------ Record excerpts
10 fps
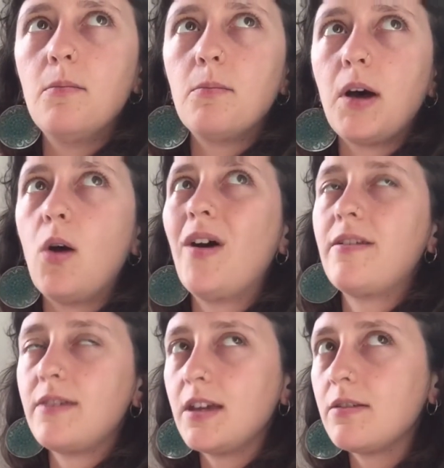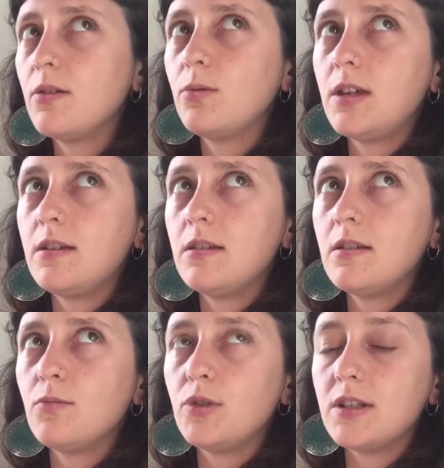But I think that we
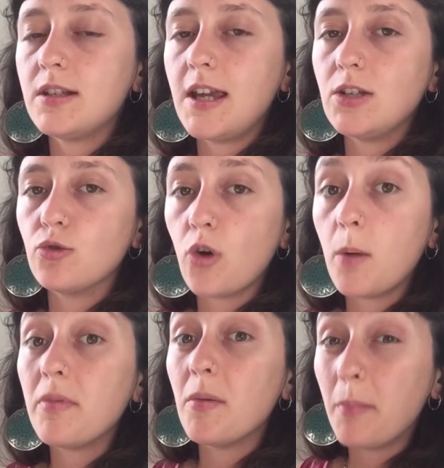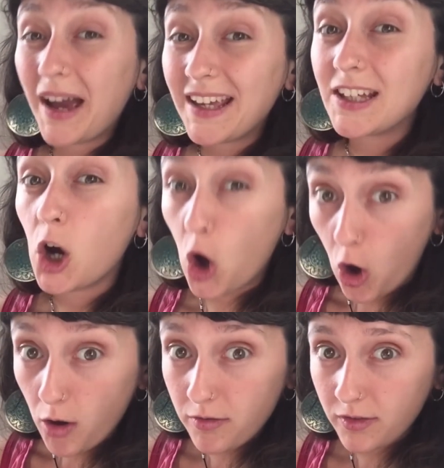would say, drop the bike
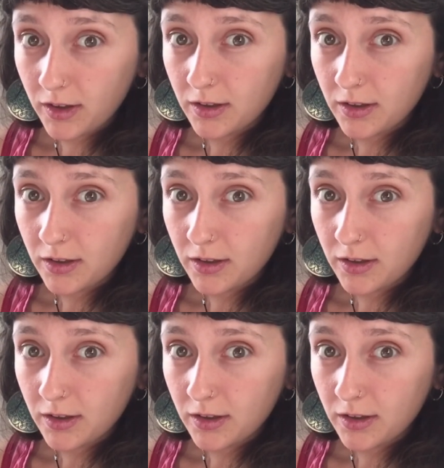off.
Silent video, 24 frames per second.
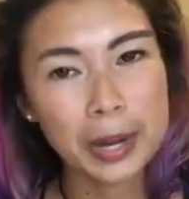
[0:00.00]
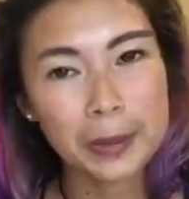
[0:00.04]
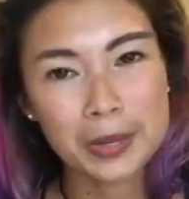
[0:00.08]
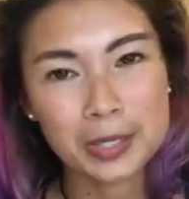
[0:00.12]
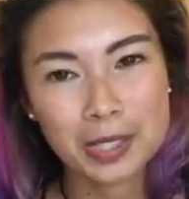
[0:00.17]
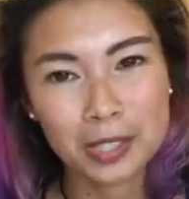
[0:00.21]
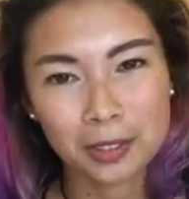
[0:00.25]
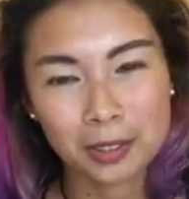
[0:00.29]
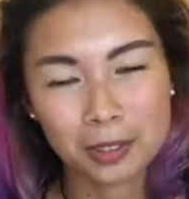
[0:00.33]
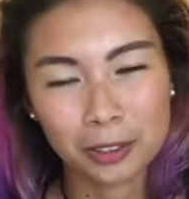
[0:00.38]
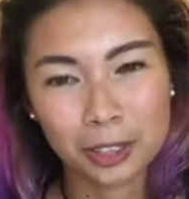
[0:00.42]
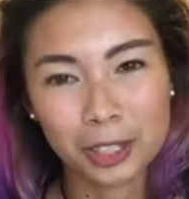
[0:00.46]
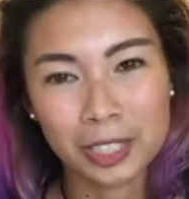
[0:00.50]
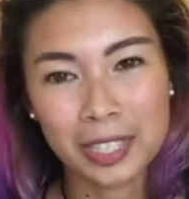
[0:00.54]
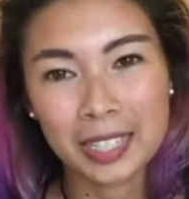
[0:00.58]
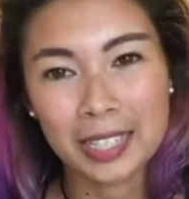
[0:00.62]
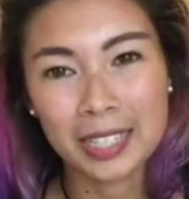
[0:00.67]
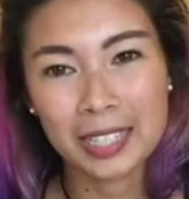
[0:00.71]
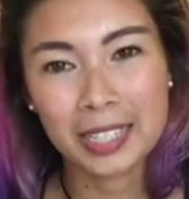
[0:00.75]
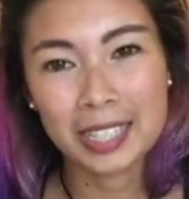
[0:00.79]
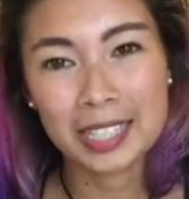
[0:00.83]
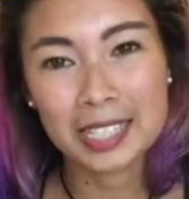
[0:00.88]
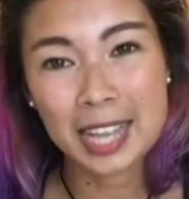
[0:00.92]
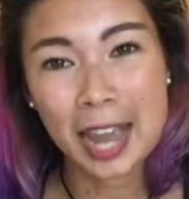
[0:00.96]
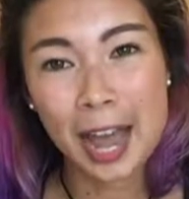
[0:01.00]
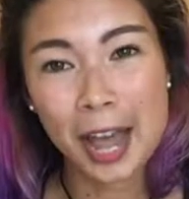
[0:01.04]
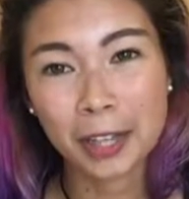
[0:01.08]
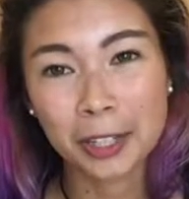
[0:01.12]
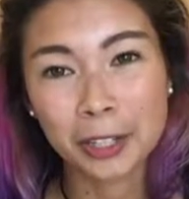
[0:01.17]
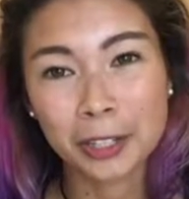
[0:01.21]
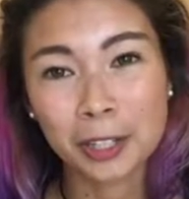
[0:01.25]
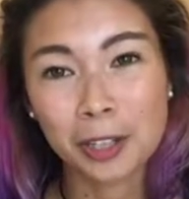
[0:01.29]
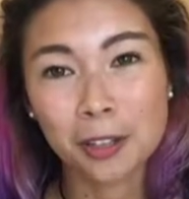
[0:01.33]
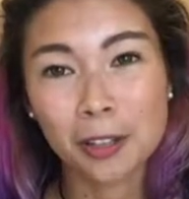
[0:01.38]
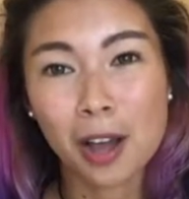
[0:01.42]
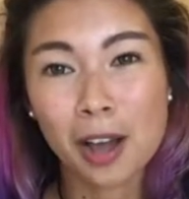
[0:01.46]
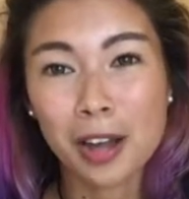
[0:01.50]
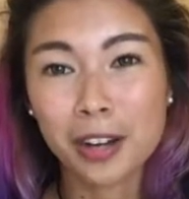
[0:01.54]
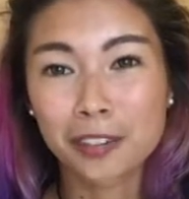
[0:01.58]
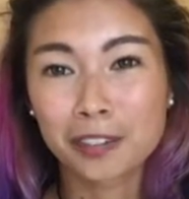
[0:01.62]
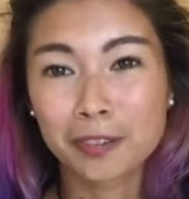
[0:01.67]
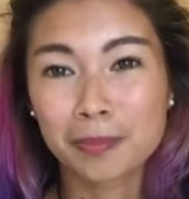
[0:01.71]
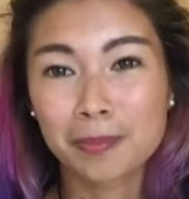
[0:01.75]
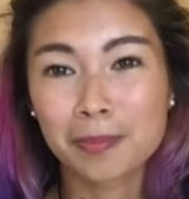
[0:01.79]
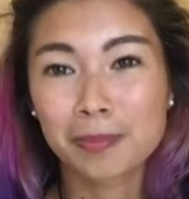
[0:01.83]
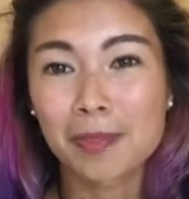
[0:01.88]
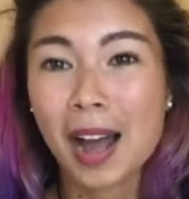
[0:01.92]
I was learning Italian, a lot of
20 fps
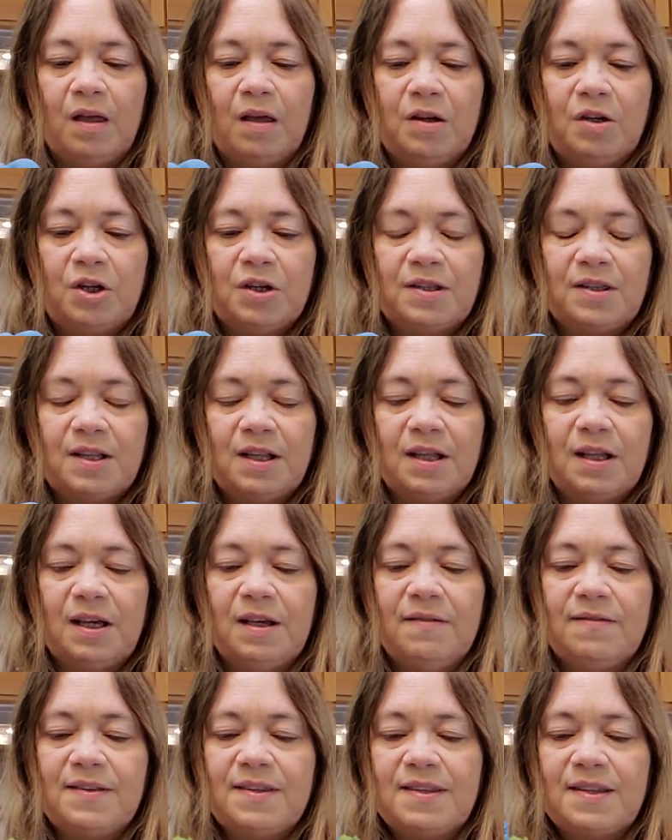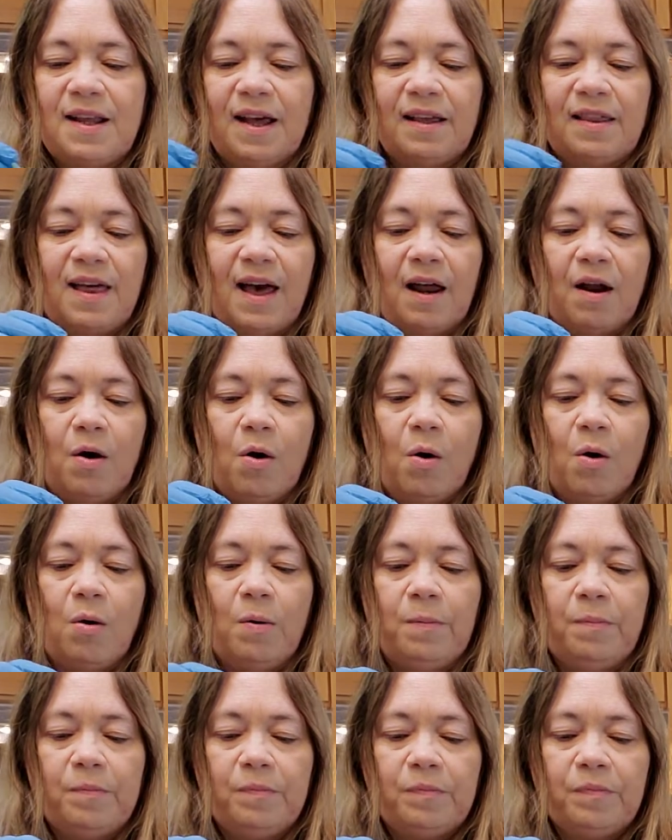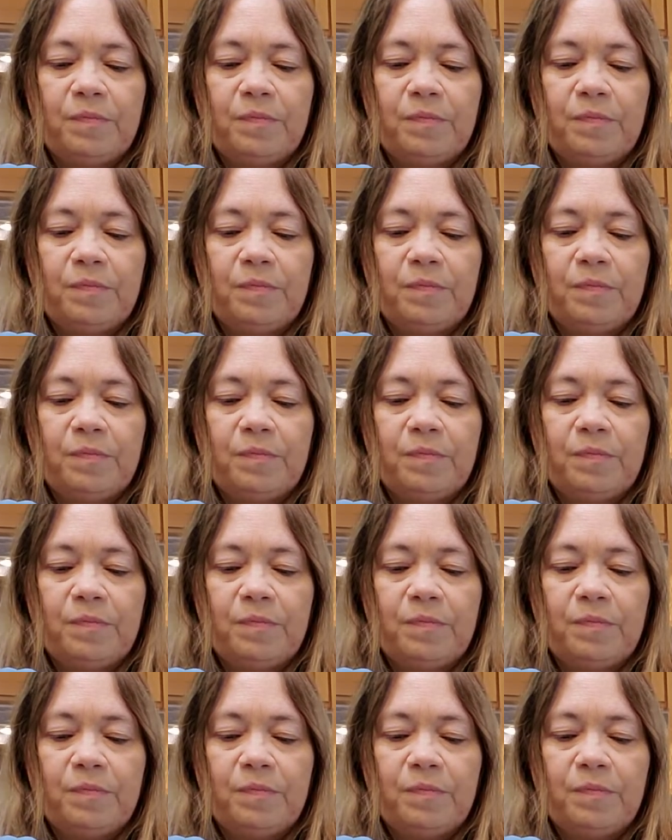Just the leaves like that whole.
------------
> **Description of the task**:
Give back all the data exactly, minus pictures.

> **Solution to this task**:
10 fps
But I think that we
would say, drop the bike
off.
Silent video, 24 frames per second.
[0:00.00]
[0:00.04]
[0:00.08]
[0:00.12]
[0:00.17]
[0:00.21]
[0:00.25]
[0:00.29]
[0:00.33]
[0:00.38]
[0:00.42]
[0:00.46]
[0:00.50]
[0:00.54]
[0:00.58]
[0:00.62]
[0:00.67]
[0:00.71]
[0:00.75]
[0:00.79]
[0:00.83]
[0:00.88]
[0:00.92]
[0:00.96]
[0:01.00]
[0:01.04]
[0:01.08]
[0:01.12]
[0:01.17]
[0:01.21]
[0:01.25]
[0:01.29]
[0:01.33]
[0:01.38]
[0:01.42]
[0:01.46]
[0:01.50]
[0:01.54]
[0:01.58]
[0:01.62]
[0:01.67]
[0:01.71]
[0:01.75]
[0:01.79]
[0:01.83]
[0:01.88]
[0:01.92]
I was learning Italian, a lot of
20 fps
Just the leaves like that whole.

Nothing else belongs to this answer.